KontraS Minta Luhut Jawab di Ruang Publik Ketimbang Somasi

canalberita.com — Kuasa hukum Koordinator KontraS, Fatia Maulidiyanti, Julius Ibrani menegaskan kritik yang dilontarkan kliennya tidak menargetkan pribadi Menteri Koordinator bidang Kemaritiman dan Investasi (Kemenko Marves) Luhut Binsar Pandjaitan.

Pernyataan ini Julius sampaikan merespons somasi yang Luhut layangkan kepada Fatia karena menduga ia bermain tambang di Papua. Pernyataan ini diunggah di kanal Youtube milik pengacara Haris Azhar. Menurut Julius, kritik Fatia ditujukan pada jabatan publik yang menempel pada diri Luhut. Dalam sistem demokrasi, kata dia, kliennya berhak mangawasi dan mengontrol jalannya pemerintahan.

“Tentu saja kalau Luhut Binsar Pandjaitan bukan merupakan pejabat publik tidak akan masuk dalam konteks pengawasan dan kontrol publik terhadap jalannya pemerintahan,” kata Julius dalam konpers virtual, Selasa (31/8).

Julius juga menyebut bahwa pernyataan Fatia berdasarkan kajian koalisi LSM yang berjudul Ekonomi-Politik Penempatan Militer di Papua. Kajian ini menyebut adanya dugaan konflik kepentingan dalam penempatan militer di Papua. KontraS merupakan salah satu lembaga yang terlibat dalam kajian itu.

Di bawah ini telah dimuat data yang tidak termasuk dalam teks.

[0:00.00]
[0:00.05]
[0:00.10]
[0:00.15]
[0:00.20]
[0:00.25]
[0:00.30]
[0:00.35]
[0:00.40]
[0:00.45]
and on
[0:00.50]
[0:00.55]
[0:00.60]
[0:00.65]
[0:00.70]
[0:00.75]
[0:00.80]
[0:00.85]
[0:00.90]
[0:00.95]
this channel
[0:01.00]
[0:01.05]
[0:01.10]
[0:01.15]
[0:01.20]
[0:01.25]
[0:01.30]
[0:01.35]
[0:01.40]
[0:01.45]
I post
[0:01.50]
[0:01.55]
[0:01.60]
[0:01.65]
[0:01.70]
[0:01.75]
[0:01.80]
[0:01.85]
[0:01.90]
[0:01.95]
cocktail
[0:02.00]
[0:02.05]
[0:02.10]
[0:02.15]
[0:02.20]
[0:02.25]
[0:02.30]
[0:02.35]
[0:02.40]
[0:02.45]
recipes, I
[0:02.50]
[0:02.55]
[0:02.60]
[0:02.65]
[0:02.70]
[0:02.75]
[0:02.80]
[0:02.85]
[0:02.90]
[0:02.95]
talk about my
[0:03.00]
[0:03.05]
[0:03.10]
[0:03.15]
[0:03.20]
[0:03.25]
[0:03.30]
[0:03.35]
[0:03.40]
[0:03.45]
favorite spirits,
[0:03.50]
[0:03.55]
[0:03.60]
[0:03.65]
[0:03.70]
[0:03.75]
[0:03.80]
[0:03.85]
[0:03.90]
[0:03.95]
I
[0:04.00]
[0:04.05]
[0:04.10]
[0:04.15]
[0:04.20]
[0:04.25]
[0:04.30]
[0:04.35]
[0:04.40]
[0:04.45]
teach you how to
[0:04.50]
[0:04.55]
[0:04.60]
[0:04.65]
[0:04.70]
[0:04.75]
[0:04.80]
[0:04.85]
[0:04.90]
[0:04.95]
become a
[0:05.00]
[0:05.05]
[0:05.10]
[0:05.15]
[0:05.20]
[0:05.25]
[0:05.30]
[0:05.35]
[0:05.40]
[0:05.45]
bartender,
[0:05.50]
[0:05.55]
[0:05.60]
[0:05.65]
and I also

Fatia lantas menjelaskan poin mengenai dugaan keterlibatan Luhut dalam bisnis tambang di Intan Jaya itu di kanal Youtube Haris Azhar.

“Jadi ini merupakan runutan advokasi publik yang panjang dan merupakan tugas kelembagaan,” ujar Julius.

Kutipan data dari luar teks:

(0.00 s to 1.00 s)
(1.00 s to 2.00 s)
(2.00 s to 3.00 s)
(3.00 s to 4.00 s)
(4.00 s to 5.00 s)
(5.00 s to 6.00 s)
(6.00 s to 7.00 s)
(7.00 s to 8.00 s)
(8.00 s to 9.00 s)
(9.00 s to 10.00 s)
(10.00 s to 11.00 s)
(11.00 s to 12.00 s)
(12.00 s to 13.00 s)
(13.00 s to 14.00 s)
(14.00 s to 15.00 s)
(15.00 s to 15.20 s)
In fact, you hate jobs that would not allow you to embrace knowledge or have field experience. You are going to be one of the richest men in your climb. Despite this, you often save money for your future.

Selain itu, Julius meminta agar Luhut menjawab kritik Fatia di ruang publik dengan cara memberikan klarifikasi maupun menghadirkan riset tandingan. Sementara, menurut Isnur, somasi merupakan tindakan di ranah personal. Ia sangat menyayangkan tindakan Luhut yang melakukan somasi kepada Fatia.

“Menegasikan ruang publik lalu membawa kepada ruang personal ini ini yang kami khawatirkan menjadi satu bentuk tindakan represif oleh negara melalui pejabat negaranya,” tuturnya.

Pidana
Kuasa hukum Fatia yang lain, Asfinawati mengingatkan bahwa pejabat mesti menjauhi kepentingan. Asfinawati menilai persoalan ini menggambarkan indikasi tindak pidana korupsi.

Kalaupun tidak terdapat indikasi korupsi, kata Asfin, pejabat yang memiliki konflik kepentingan bisa diancam pidana.

“Ini sudah dinyatakan sebagai perbuatan yang diancam dengan pidana di dalam Undang-Undang Pemerintahan yang bersih dari korupsi, kolusi, dan nepotisme,” kata Asfin.

Asfin mengatakan saat ini Indonesia memiliki Peraturan Presiden mengenai penerima manfaat dari korporasi. Perpres ini tidak hanya menyasar orang-orang yang menduduki jabatan penting di perusahaan seperti direksi maupun komisaris, melainkan sosok yang juga ikut menerima manfaat.

“Bukan hanya siapa yang duduk secara resmi di jajaran direksi dan komisaris, tapi siapa yang menerima manfaat meskipun dia sebetulnya tidak ada di dalam dokumen-dokumen itu,” jelas Asfin.